Граф придвинул бумагу.
— Просто удивительно, какое у них царит согласие! — позволил себе комментарий Казначеев. — Вроде режутся с османами. Когда мимо храмов друг друга проходят, плюются. А на тебе!
— Деньги не имеют национальности, — вздохнул Воронцов. — Чума тоже.
Александр Раевский поселился в маленьком домике на углу Дерибасовской. Старая акация, торчавшая во дворе, давала немного тени. Его хозяйство вела дворовая девка, пригожая и глупая, которой Пушкин, встречая в дверях, норовил поцеловать ручку.
— Что у тебя за подлая привычка чмокать ее лапу? — с раздражением бросал Александр. — Она ей бог знает где возится!
Поэт краснел, боком протискивался в комнату и садился в кресло у стола напротив дивана, на котором имел обыкновение возлежать хозяин. Тот пускал в потолок колечки дыма и язвительно рассуждал о странностях бытия.
— Ты опять притащил с собой ворох листочков? Ну, читай. Я жертвую ушами.

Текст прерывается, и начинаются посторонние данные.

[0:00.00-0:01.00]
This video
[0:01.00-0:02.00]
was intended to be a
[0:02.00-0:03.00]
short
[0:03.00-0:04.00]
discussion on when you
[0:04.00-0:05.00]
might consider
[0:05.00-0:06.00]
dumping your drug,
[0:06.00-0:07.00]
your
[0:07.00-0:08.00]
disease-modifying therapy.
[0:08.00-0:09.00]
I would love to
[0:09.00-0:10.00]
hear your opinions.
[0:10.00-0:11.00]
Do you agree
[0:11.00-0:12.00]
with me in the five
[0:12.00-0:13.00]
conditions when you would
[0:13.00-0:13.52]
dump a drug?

— А-а! — отмахнулся Пушкин. — Тебе ничего нельзя показать. Аспид! — Но тут же смягчился и признался почти шепотом. — Месяц как начал новый роман. Да не просто, а в стихах. Дьявольская разница! Вроде байроновского «Дон Жуана». В каждой строке захлебываюсь желчью. Описал петербургскую жизнь…
— Читай, — повторил Александр. — До обеда время скоротаем.

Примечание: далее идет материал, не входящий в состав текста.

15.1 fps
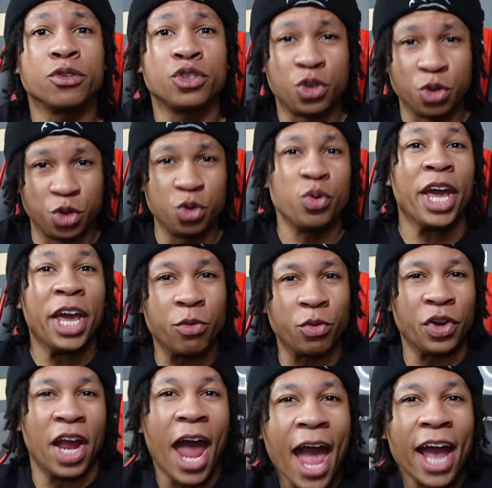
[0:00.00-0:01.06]
to do a
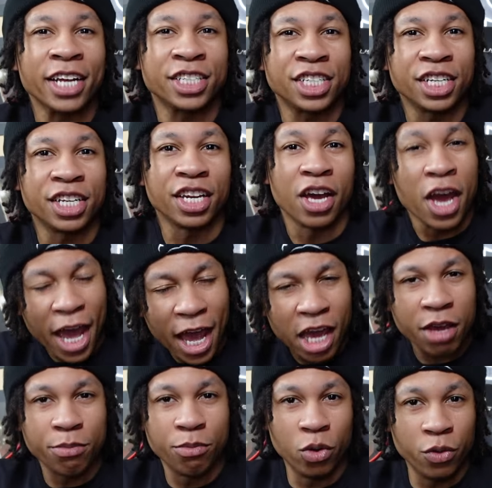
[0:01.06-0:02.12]
reaction,
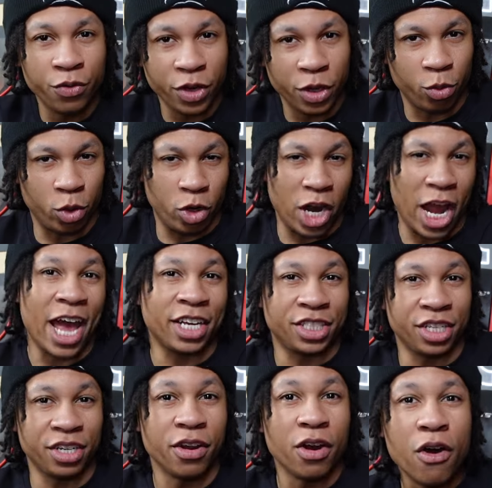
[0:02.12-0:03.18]
a movie
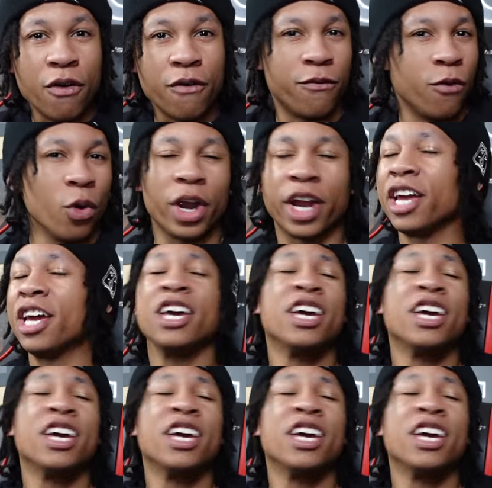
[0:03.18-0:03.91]
reaction for it?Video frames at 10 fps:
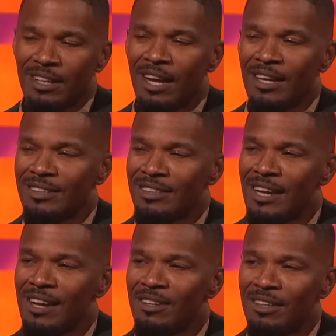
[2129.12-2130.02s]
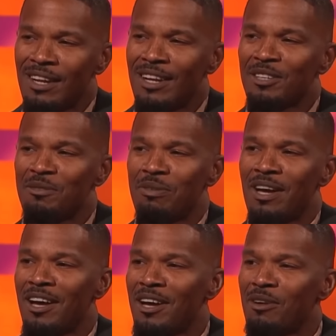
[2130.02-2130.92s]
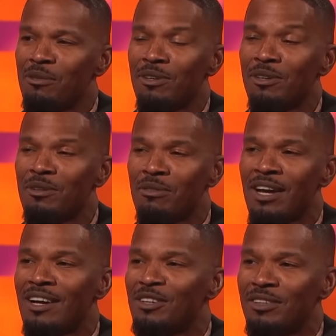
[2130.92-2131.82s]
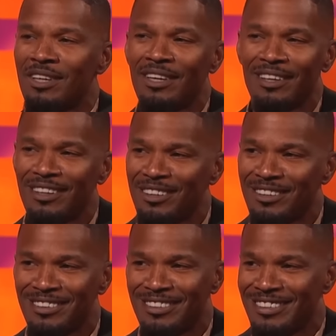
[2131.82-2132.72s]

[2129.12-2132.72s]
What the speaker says: lights out like a power outage. Oh!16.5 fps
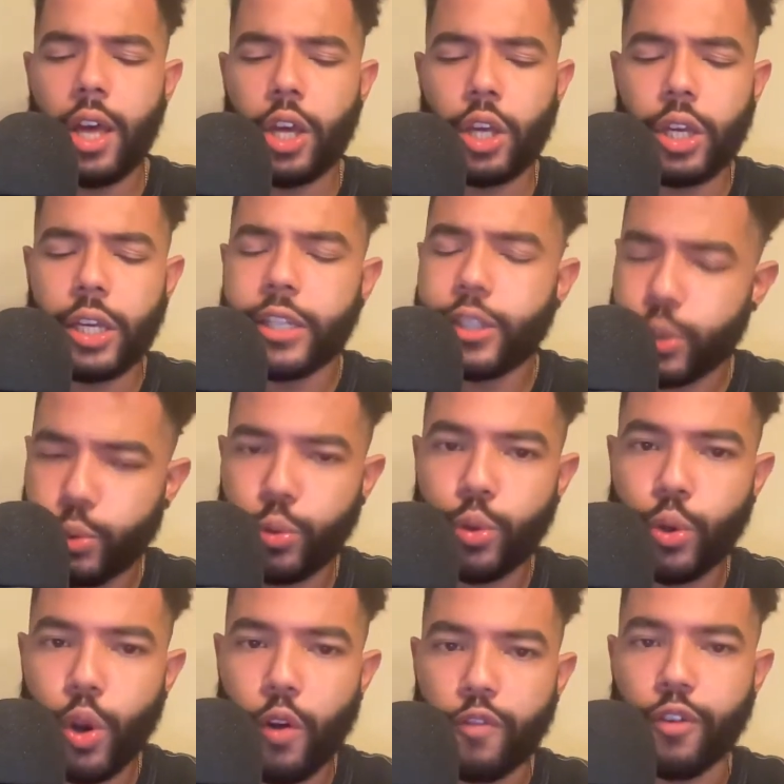he screwed
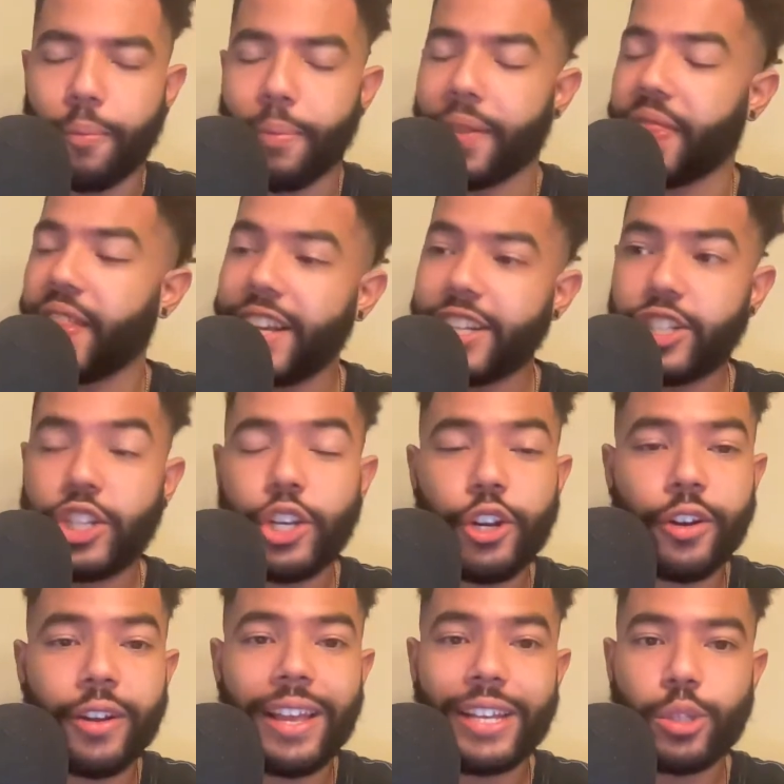you over. But this year,
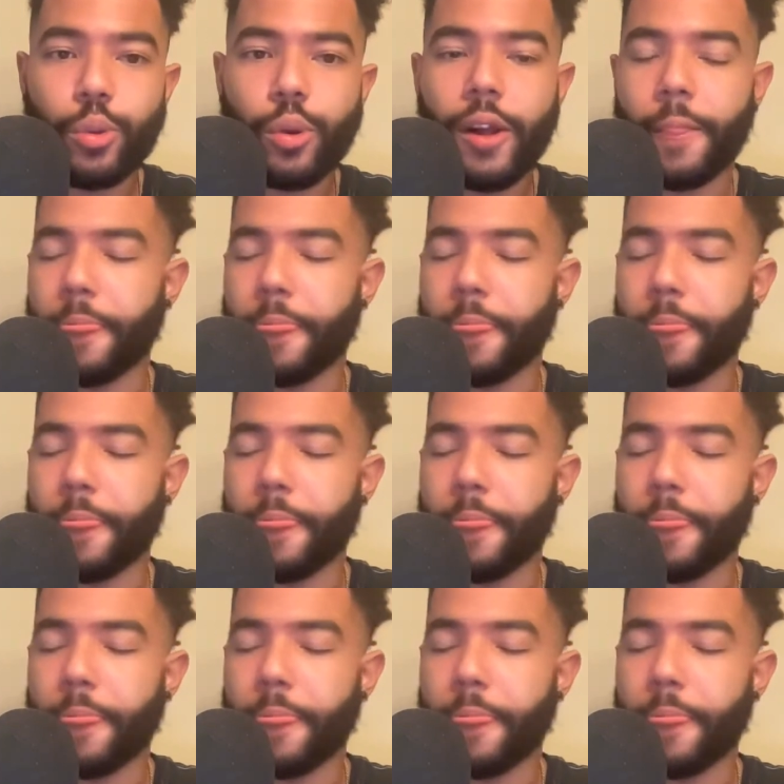guess what?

Поэт вздохнул, открыл первый лист.
— «Мой дядя самых честных правил…»
Раевский снова откинулся на подушки. На первую главу ушло полчаса. Когда голос смолк, хозяин еще несколько минут не нарушал тишины. Потом встал с дивана и молча пожал Пушкину руку.
— Прости, брат. Это, право… Это… совсем не Байрон. Отдавай же себе справедливость! Как легко. Я тебя, ей-богу, поцелую.
Они обнялись.
— Накатал целую песнь. А дальше кони встали, — пожаловался Пушкин. — Завезли моего Евгения в деревню. Что там, ума не приложу.
— Соседи. — Александр вернулся на диван. — Сельскую идиллию описывать не меньше желчи надо. Маменьки, дочки на выданье. Папаши-скопидомы. Девки в малиннике.
— Что проку? — пожал плечами Пушкин. — Обрисуешь какую-нибудь барышню, глядь, она выскочила замуж за гусара. Или того хуже — за генерала. Ведь у тебе две сестры за генералами. Право, пошло!
— Пошло, а что делать? — рассмеялся Раевский. — После войны генералов прорва. Надо же их куда-то девать.
— Мой Онегин — не семейный человек. Ему обременять себя без надобности.
— Обременять? — переспросил Александр, приподнимаясь на локтях. — Я тоже долго думал нечто в этом роде… Больно потом бывает. Да поздно.